Stored data »
○ ○ ○
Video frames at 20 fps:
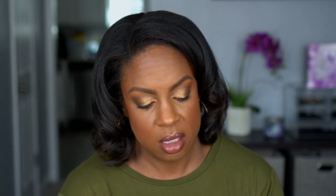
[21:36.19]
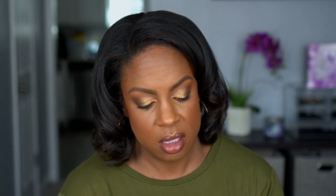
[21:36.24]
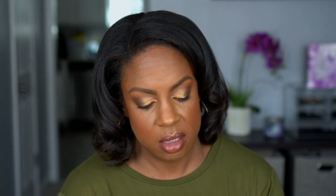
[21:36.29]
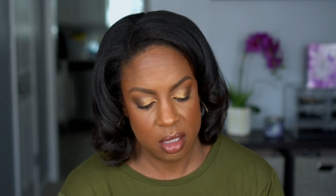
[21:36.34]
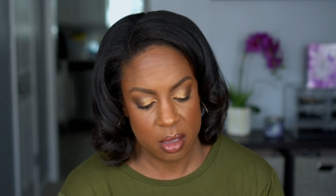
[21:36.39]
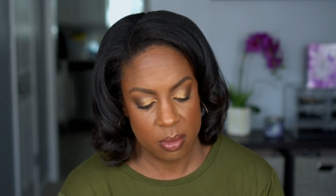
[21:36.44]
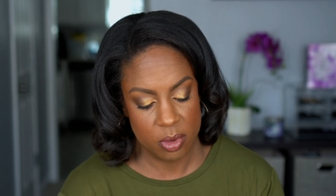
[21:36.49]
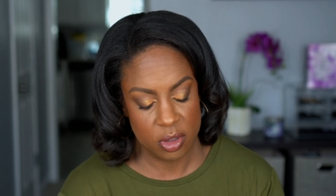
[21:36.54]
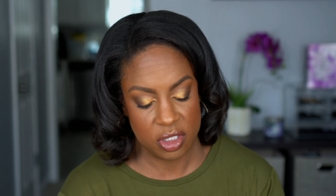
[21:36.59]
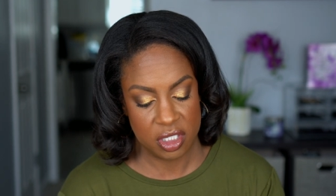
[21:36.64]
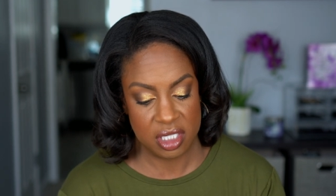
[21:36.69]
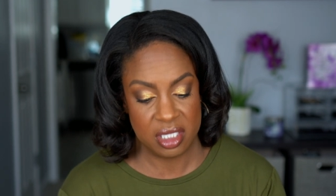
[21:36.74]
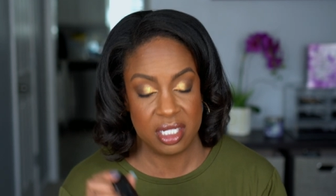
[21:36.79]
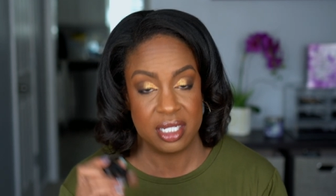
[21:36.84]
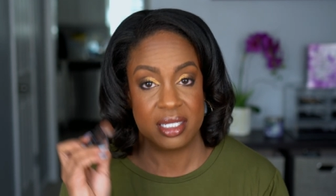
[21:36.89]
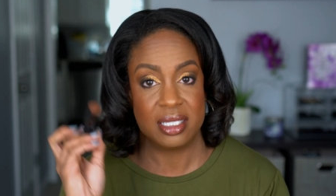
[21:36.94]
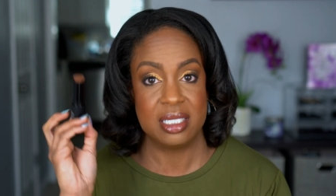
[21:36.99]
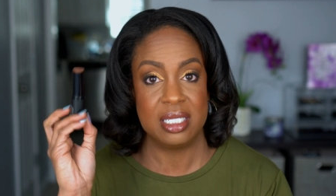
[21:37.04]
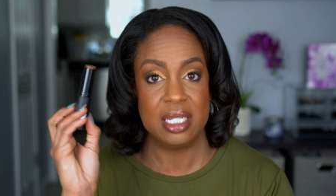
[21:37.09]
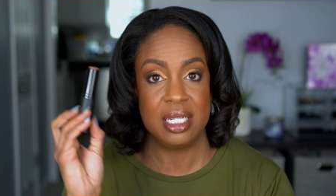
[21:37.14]
number
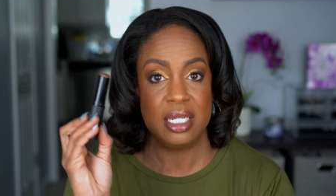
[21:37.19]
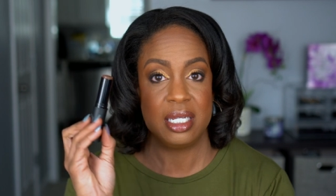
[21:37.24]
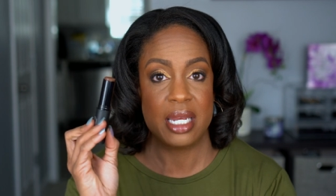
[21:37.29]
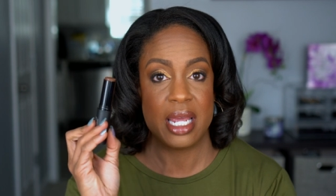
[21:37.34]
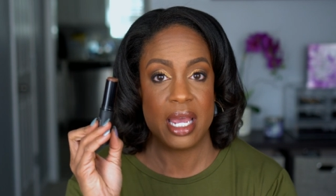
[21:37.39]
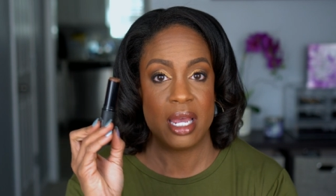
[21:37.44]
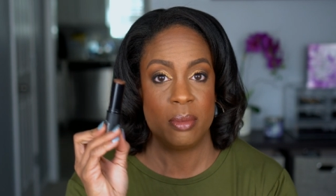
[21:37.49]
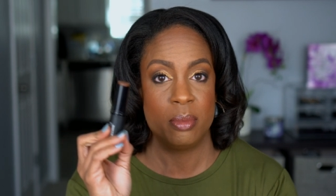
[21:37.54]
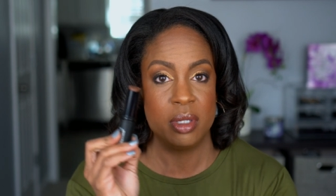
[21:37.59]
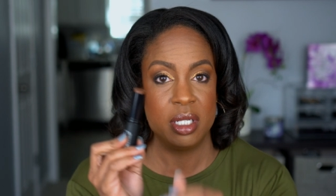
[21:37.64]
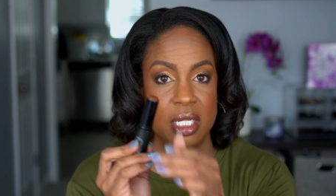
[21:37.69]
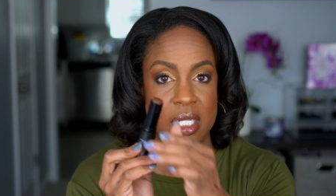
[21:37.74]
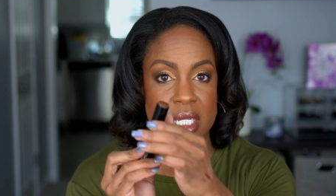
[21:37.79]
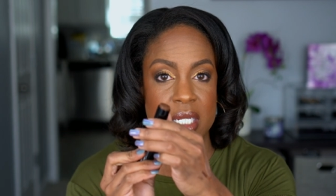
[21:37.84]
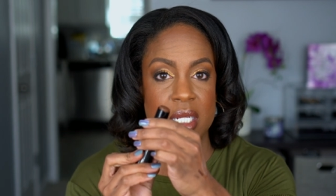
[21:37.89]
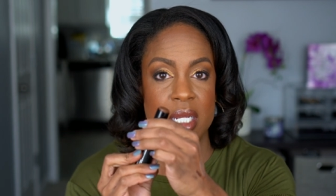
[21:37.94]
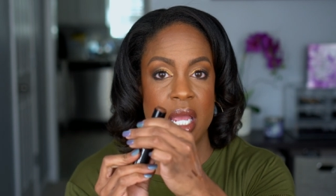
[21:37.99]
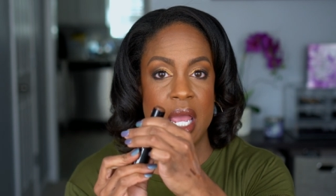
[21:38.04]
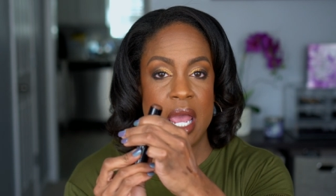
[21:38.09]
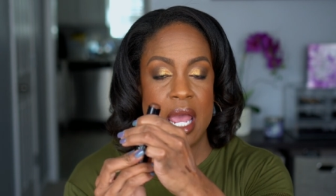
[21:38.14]
16
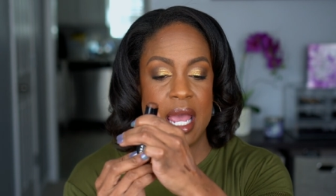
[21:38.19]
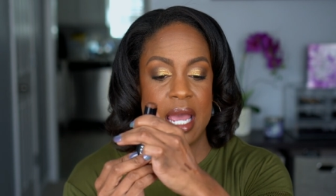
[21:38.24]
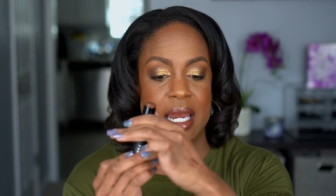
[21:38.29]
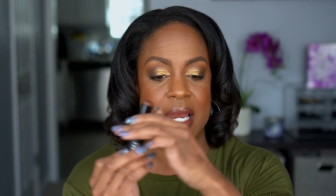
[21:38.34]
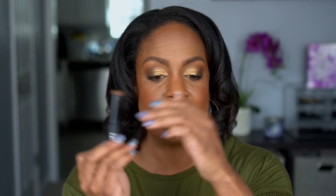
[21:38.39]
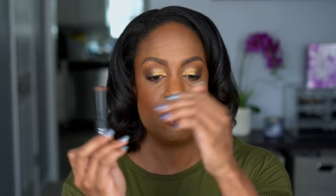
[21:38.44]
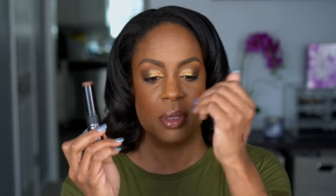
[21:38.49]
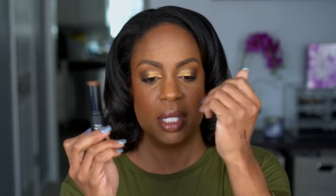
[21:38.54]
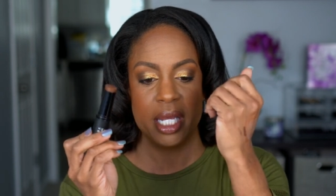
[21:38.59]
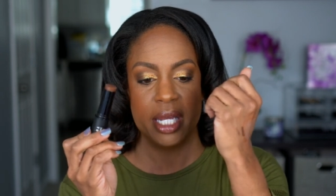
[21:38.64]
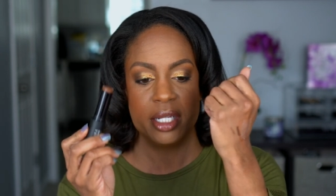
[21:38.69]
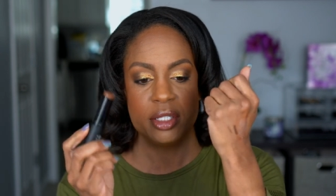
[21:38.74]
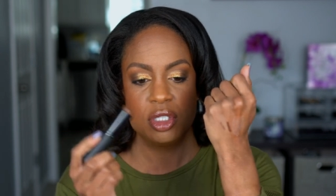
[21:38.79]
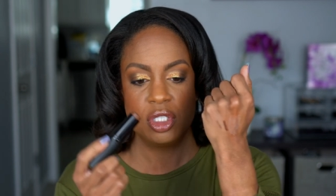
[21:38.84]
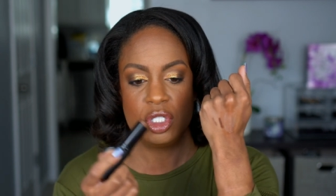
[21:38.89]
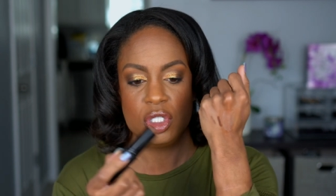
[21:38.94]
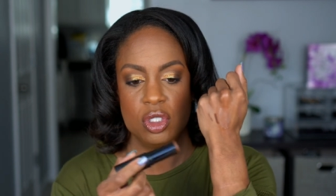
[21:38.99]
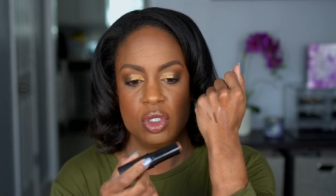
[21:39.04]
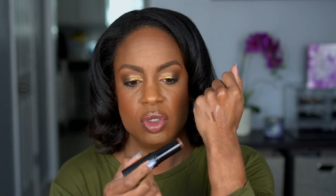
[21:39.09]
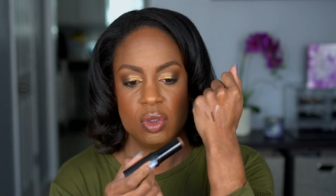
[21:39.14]
Ebony, and I plan
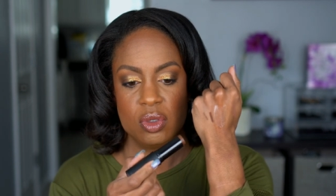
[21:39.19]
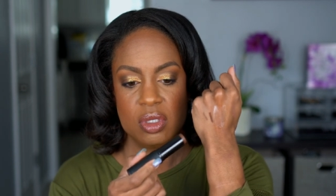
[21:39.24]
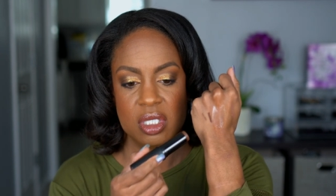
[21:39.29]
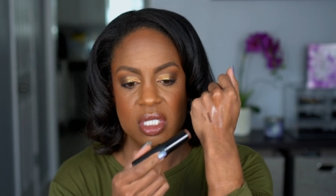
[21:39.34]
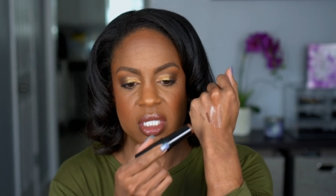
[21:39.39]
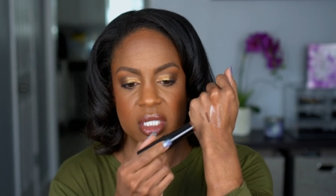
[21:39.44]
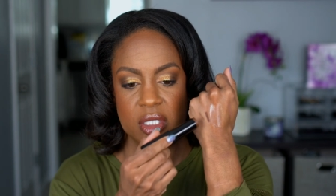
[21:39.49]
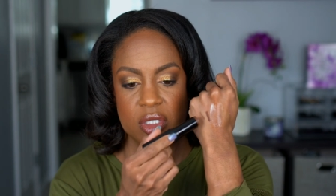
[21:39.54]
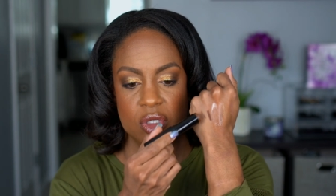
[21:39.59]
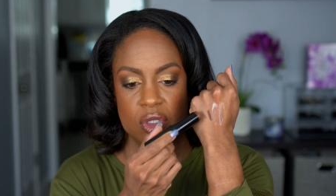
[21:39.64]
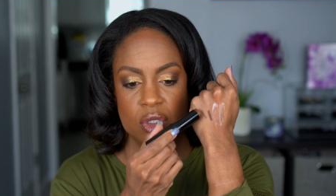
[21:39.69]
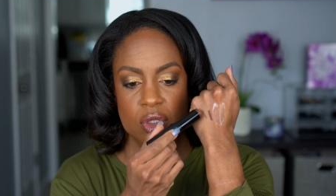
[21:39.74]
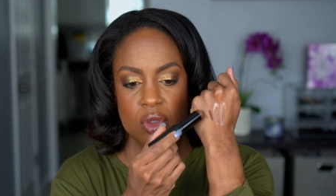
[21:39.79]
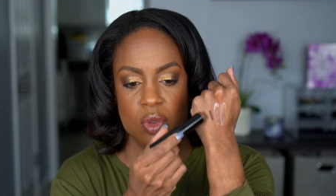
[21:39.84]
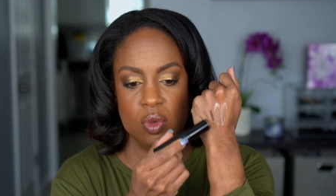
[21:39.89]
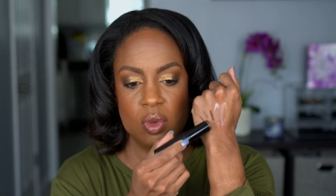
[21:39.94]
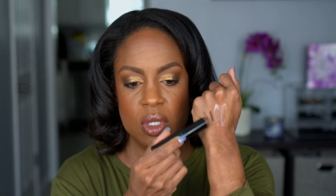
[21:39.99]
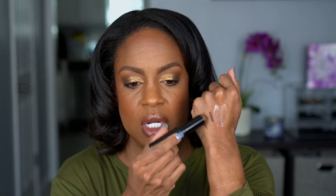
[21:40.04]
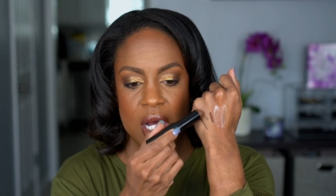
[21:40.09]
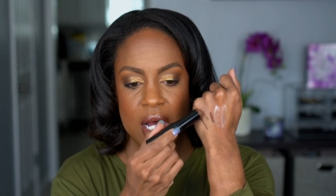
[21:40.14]
to use this
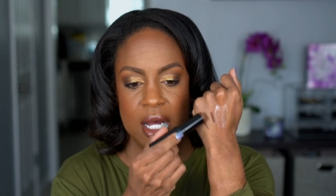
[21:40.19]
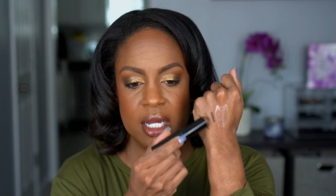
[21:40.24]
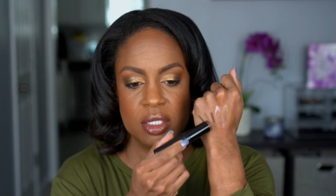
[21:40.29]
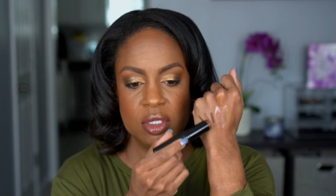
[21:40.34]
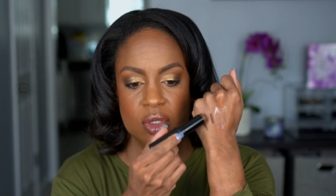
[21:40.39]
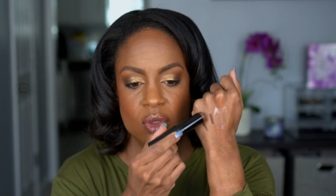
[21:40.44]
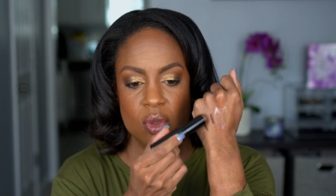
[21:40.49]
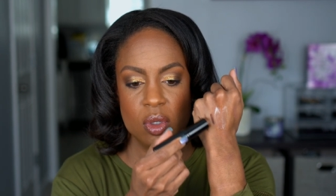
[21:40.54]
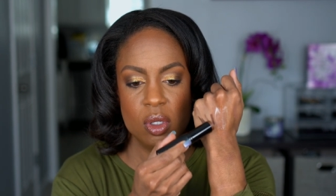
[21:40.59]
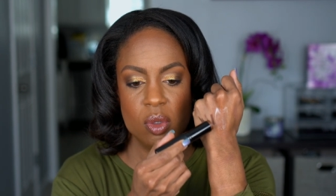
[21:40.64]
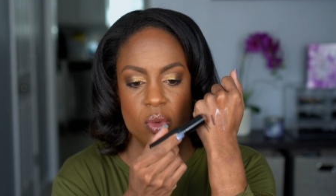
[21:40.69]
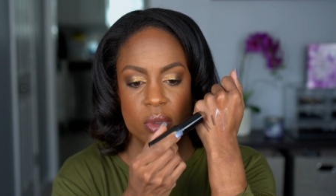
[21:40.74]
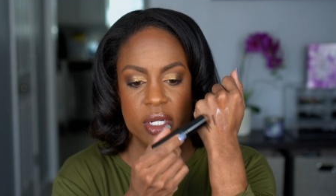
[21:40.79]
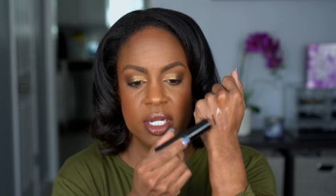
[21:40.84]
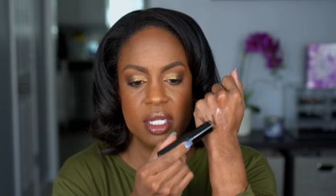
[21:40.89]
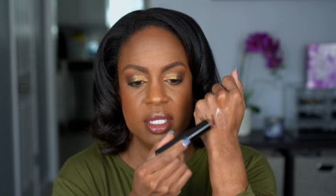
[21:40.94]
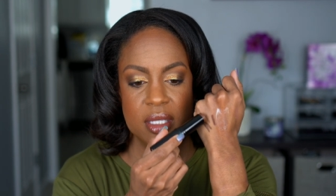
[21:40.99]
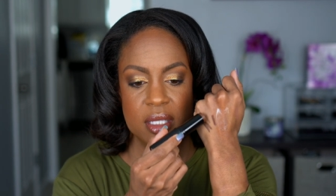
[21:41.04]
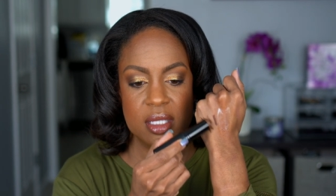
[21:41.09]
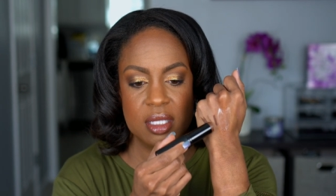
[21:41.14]
to contour
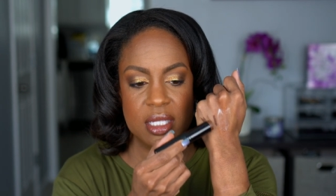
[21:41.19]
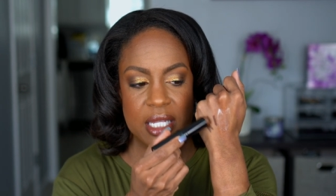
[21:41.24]
with.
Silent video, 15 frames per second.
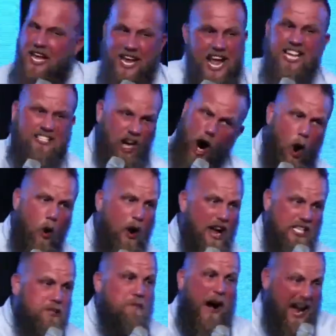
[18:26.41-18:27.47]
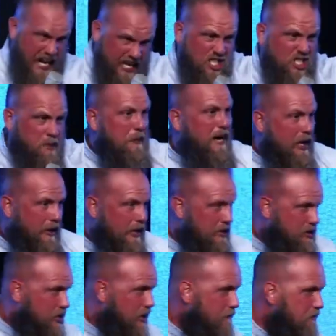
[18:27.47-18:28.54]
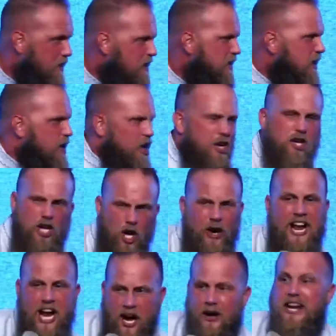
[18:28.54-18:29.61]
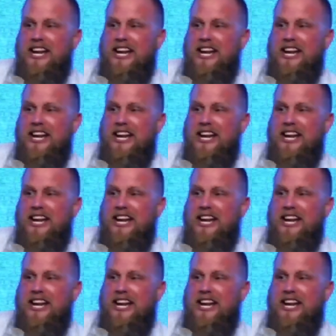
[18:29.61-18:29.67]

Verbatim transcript: It's always by His Spirit. You're here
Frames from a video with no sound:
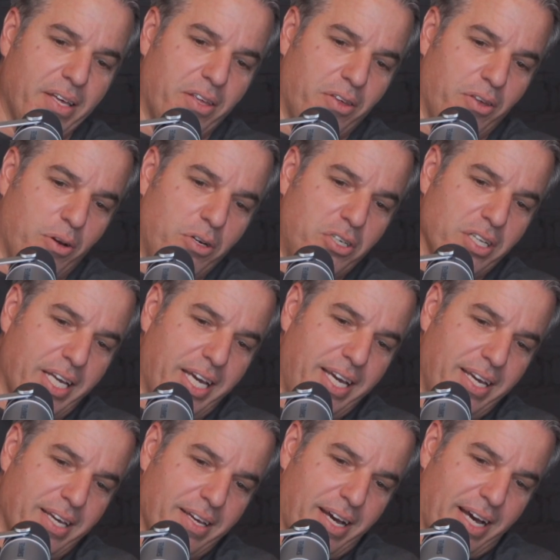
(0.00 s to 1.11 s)

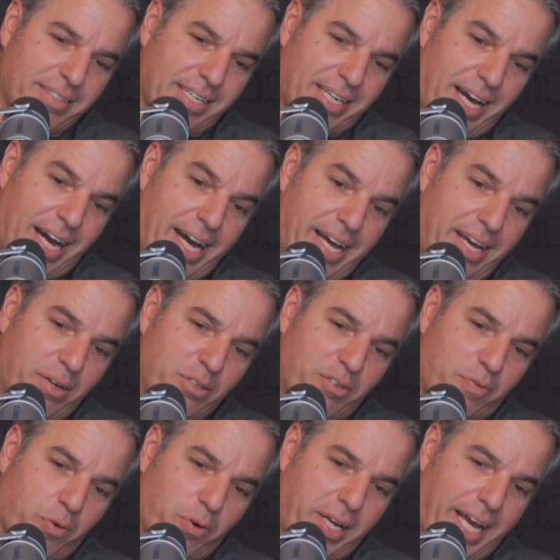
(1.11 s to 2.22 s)
usually as a guy who's
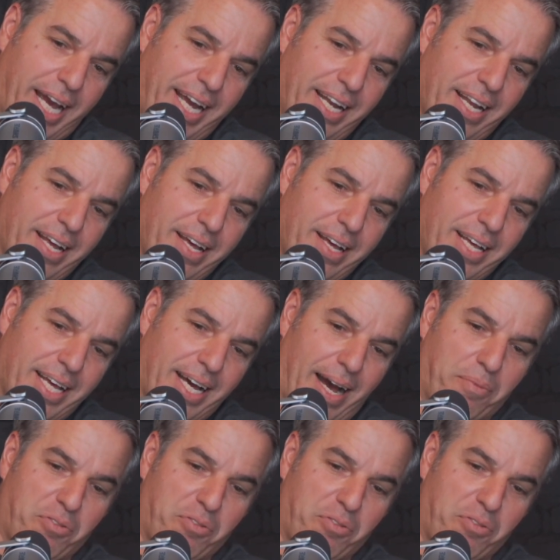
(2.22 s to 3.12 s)
48, I've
○ ○ ○
Task requirements »
A verbatim copy of the entries, without the pictures, is what this task requires.

Answer below »
Video frames at 20 fps:
[21:36.19]
[21:36.24]
[21:36.29]
[21:36.34]
[21:36.39]
[21:36.44]
[21:36.49]
[21:36.54]
[21:36.59]
[21:36.64]
[21:36.69]
[21:36.74]
[21:36.79]
[21:36.84]
[21:36.89]
[21:36.94]
[21:36.99]
[21:37.04]
[21:37.09]
[21:37.14]
number
[21:37.19]
[21:37.24]
[21:37.29]
[21:37.34]
[21:37.39]
[21:37.44]
[21:37.49]
[21:37.54]
[21:37.59]
[21:37.64]
[21:37.69]
[21:37.74]
[21:37.79]
[21:37.84]
[21:37.89]
[21:37.94]
[21:37.99]
[21:38.04]
[21:38.09]
[21:38.14]
16
[21:38.19]
[21:38.24]
[21:38.29]
[21:38.34]
[21:38.39]
[21:38.44]
[21:38.49]
[21:38.54]
[21:38.59]
[21:38.64]
[21:38.69]
[21:38.74]
[21:38.79]
[21:38.84]
[21:38.89]
[21:38.94]
[21:38.99]
[21:39.04]
[21:39.09]
[21:39.14]
Ebony, and I plan
[21:39.19]
[21:39.24]
[21:39.29]
[21:39.34]
[21:39.39]
[21:39.44]
[21:39.49]
[21:39.54]
[21:39.59]
[21:39.64]
[21:39.69]
[21:39.74]
[21:39.79]
[21:39.84]
[21:39.89]
[21:39.94]
[21:39.99]
[21:40.04]
[21:40.09]
[21:40.14]
to use this
[21:40.19]
[21:40.24]
[21:40.29]
[21:40.34]
[21:40.39]
[21:40.44]
[21:40.49]
[21:40.54]
[21:40.59]
[21:40.64]
[21:40.69]
[21:40.74]
[21:40.79]
[21:40.84]
[21:40.89]
[21:40.94]
[21:40.99]
[21:41.04]
[21:41.09]
[21:41.14]
to contour
[21:41.19]
[21:41.24]
with.
Silent video, 15 frames per second.
[18:26.41-18:27.47]
[18:27.47-18:28.54]
[18:28.54-18:29.61]
[18:29.61-18:29.67]

Verbatim transcript: It's always by His Spirit. You're here
Frames from a video with no sound:
(0.00 s to 1.11 s)

(1.11 s to 2.22 s)
usually as a guy who's
(2.22 s to 3.12 s)
48, I've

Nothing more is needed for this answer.